Postgres Fundamentals - The Concept

Having relied on PostgreSQL within a Patroni cluster to power our production Airflow environment for some time, I’ve recently begun exploring the database more deeply. I am consistently impressed by its robust feature set and its widespread reputation across the industry as a truly reliable, enterprise-grade database solution. This fascination inspired me to pull back the curtain and understand exactly “what is under the hood” and how PostgreSQL actually works. This blog post is the result of that journey, focusing on the essential fundamentals of PostgreSQL architecture and operation.

Introduction

Postgres is a relational database management system (RDBMS). It stores structural data & allows manipulation using SQL. Apart from being a data store it is a transactional, concurrent, extensible data engine built to adhere to ACID properties at scale.

Atomicity - All or nothing
Consistency - A transaction must bring the database from one valid state to another.
Isolation - Concurrent transactions are isolated from each other.
Durability - Data is persistent even in case of system failure.

Unlike standard relational databases, Postgres allows for custom data types, inheritance, and complex structures like JSONB and geometric objects and also allows attaching methods, operators to them.

Postgres Architecture is built around a concept of background processes and shared memory.

Background Processes

These are the essential ‘housekeeping’ processes that keep the system running. The diagram shows the Postmaster handling incoming client connections and spawning individual Backend Processes.

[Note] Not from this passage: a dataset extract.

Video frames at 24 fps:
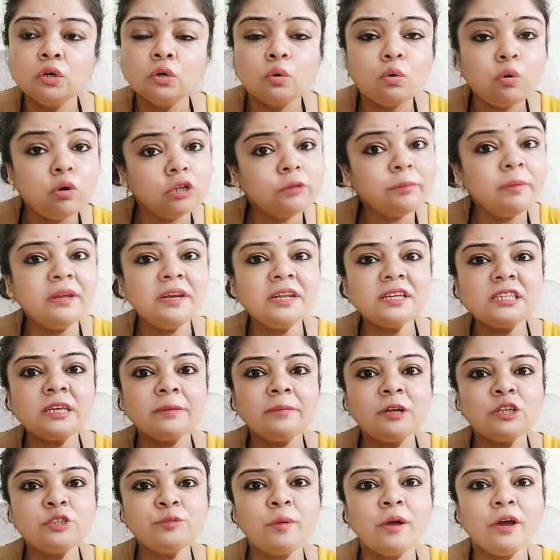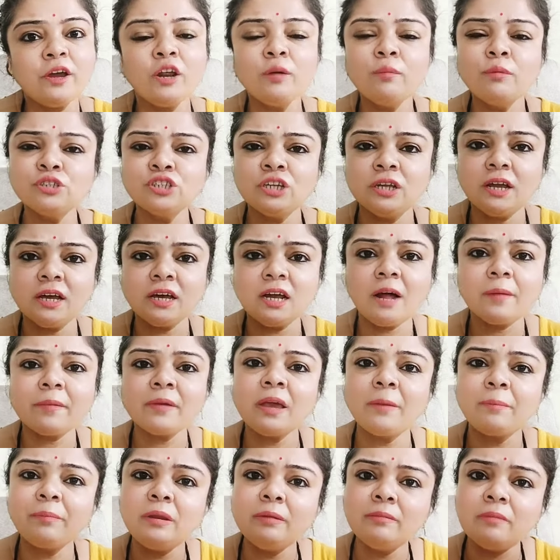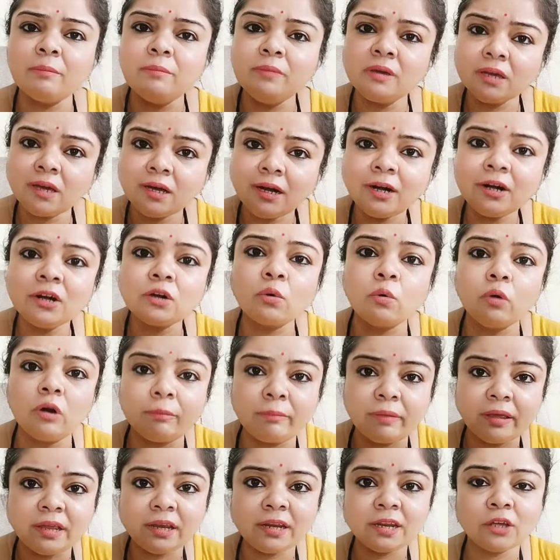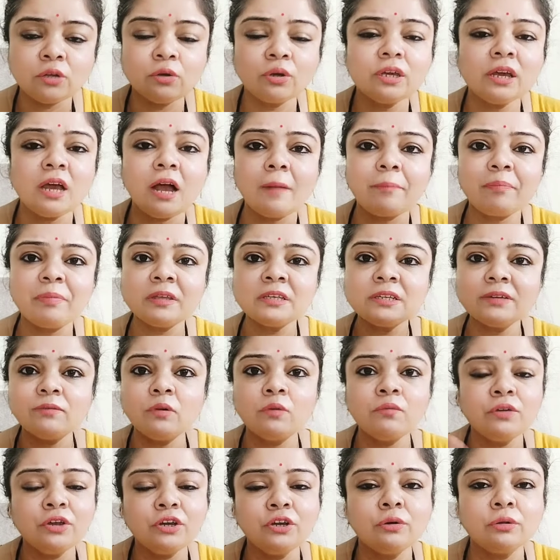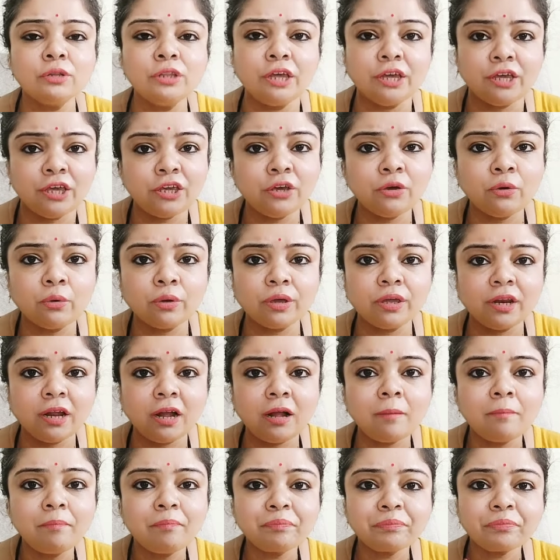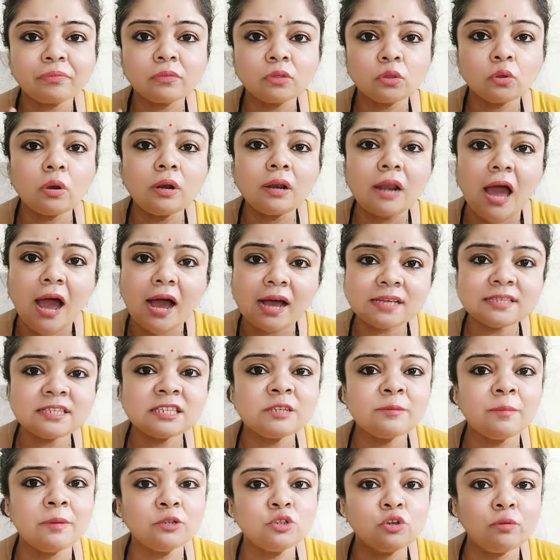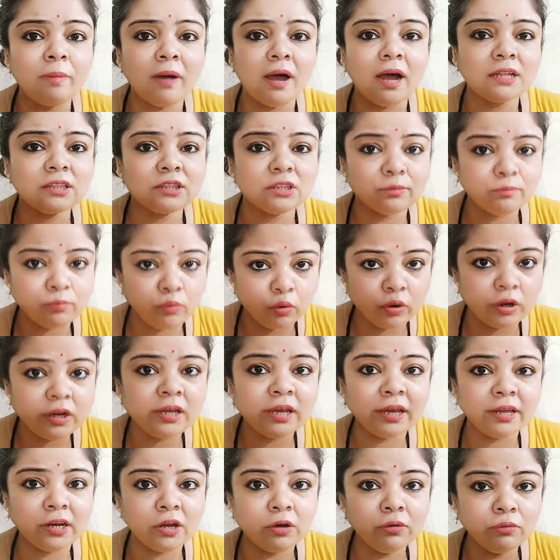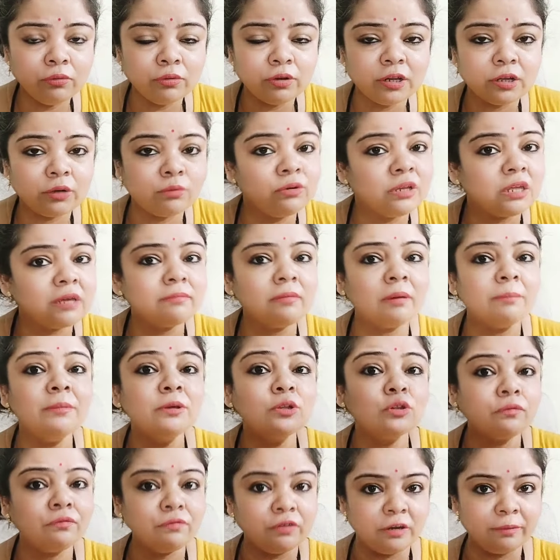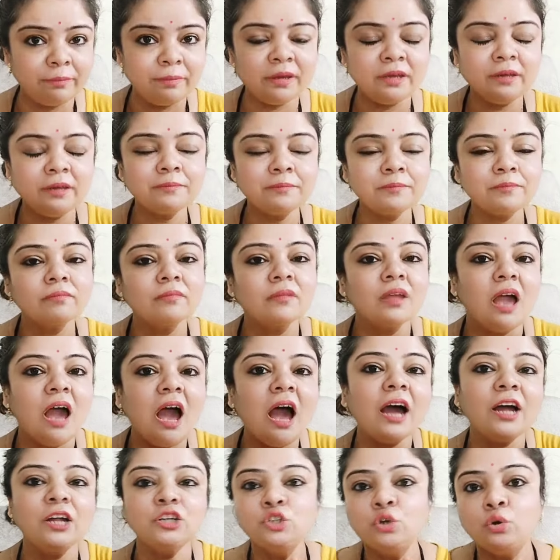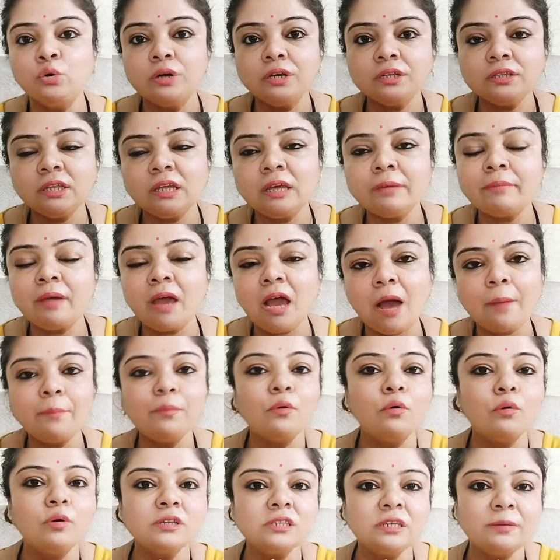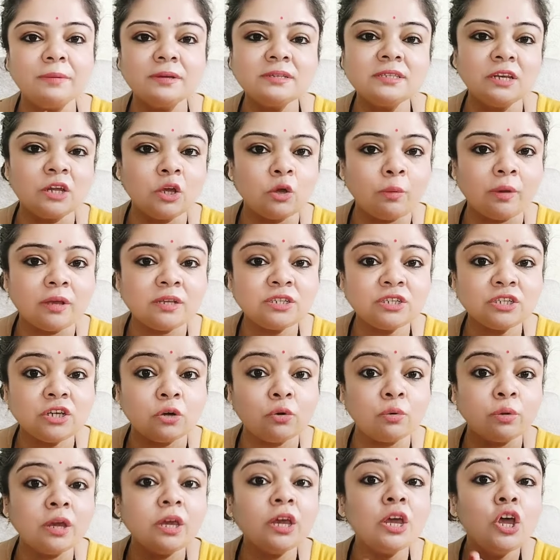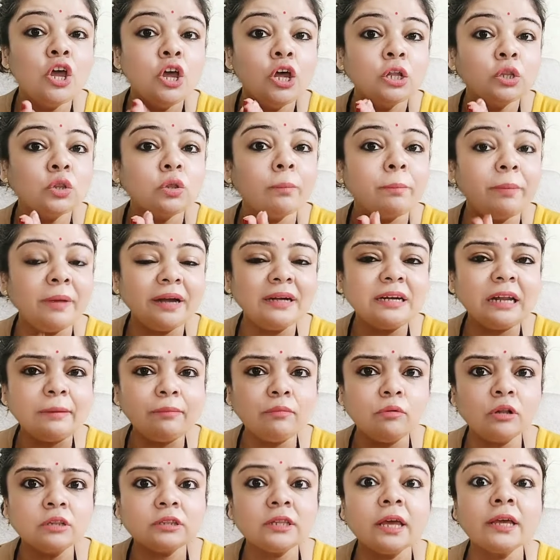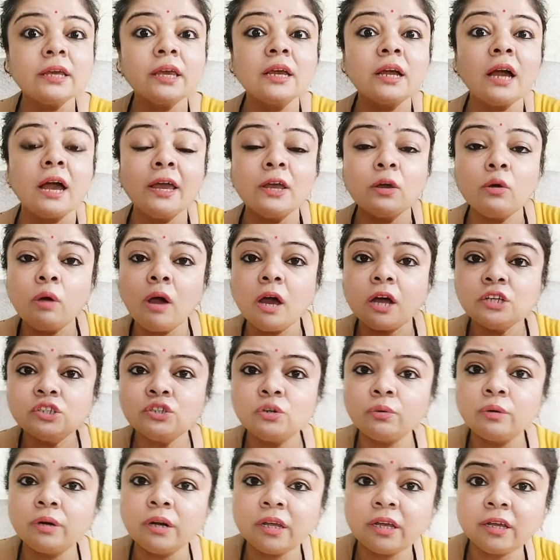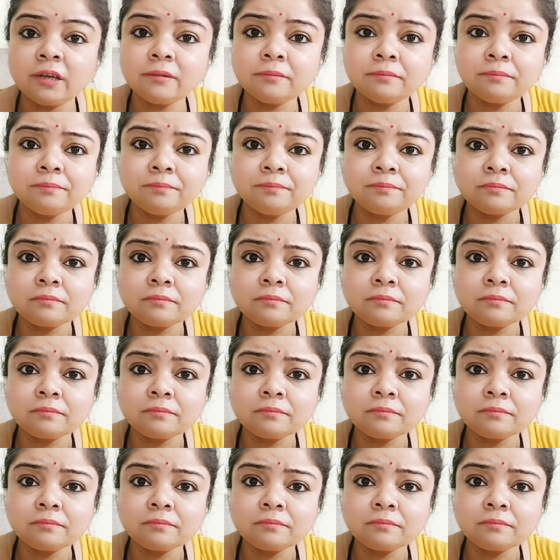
खुद भी नहीं समझ पा रहे मुझे लग रहा है कि अपनी मम्मी के कंट्रोल में ही नहीं क्योंकि आपने जब वो वीडियो देखी होगी ना तो लास्ट में जो बात बोली है ना उन्होंने उनकी मम्मी तो फिर भी हाथ जोड़ रही थी कि मैं आप लोगों से बस रिक्वेस्ट करूँगी तो बेटा बोलता है कि काय को हाथ जोड़ने हैं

pts/0 S+ 0:00 \_ /usr/lib/postgresql/18/bin/psql -U postgres -d n8n
? Ss 0:17 postgres
? Ss 0:00 postgres: io worker 0
? Ss 0:00 postgres: io worker 2
? Ss 0:00 postgres: io worker 1
? Ss 0:01 postgres: checkpointer
? Ss 0:02 postgres: background writer
? Ss 0:02 postgres: walwriter
? Ss 0:06 postgres: autovacuum launcher
? Ss 0:00 postgres: logical replication launcher
? Ss 0:00 postgres: postgres postgres [local] idle

Process	Action Performed
Postmaster	Listens for new connection requests and spawns a dedicated backend process for each client.
Backend Process	Executes SQL queries, manages transactions, and retrieves or modifies data for a specific connected user.
Background Writer	Periodically flushes “dirty” data pages from the shared buffer cache to persistent disk storage.
Checkpointer	Creates synchronization points by forcing all modified memory buffers to disk and updating the WAL control file.
WAL Writer	Continuously writes transaction log data from memory buffers to sequential Write-Ahead Log files on disk.
Autovacuum Launcher	Monitors table bloat and schedules worker processes to reclaim space from dead tuples.
Autovacuum Worker	Performs the actual cleanup of deleted/updated rows and updates table statistics for the query planner.
Stats Collector	Aggregates and records runtime information about table access, index usage, and row counts.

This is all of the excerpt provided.